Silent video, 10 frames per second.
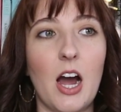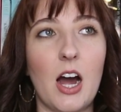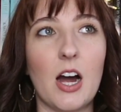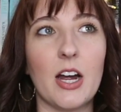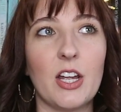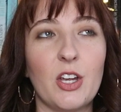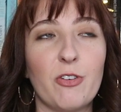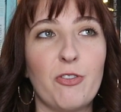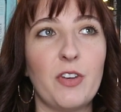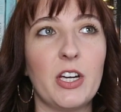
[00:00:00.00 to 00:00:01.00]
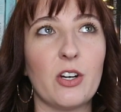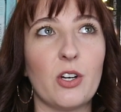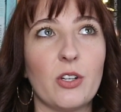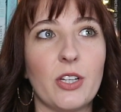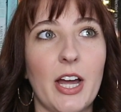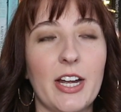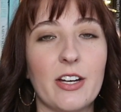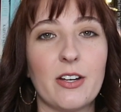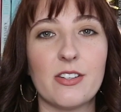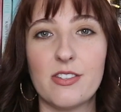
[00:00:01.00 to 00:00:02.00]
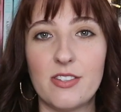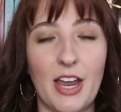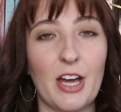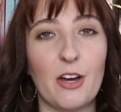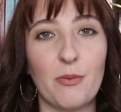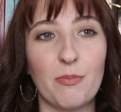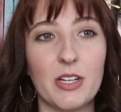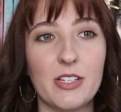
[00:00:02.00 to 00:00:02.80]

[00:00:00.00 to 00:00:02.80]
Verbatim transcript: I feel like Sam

(Task prompt)
Apart from the pictures, every line above must be repeated exactly.

(Result)
Silent video, 10 frames per second.
[00:00:00.00 to 00:00:01.00]
[00:00:01.00 to 00:00:02.00]
[00:00:02.00 to 00:00:02.80]

[00:00:00.00 to 00:00:02.80]
Verbatim transcript: I feel like Sam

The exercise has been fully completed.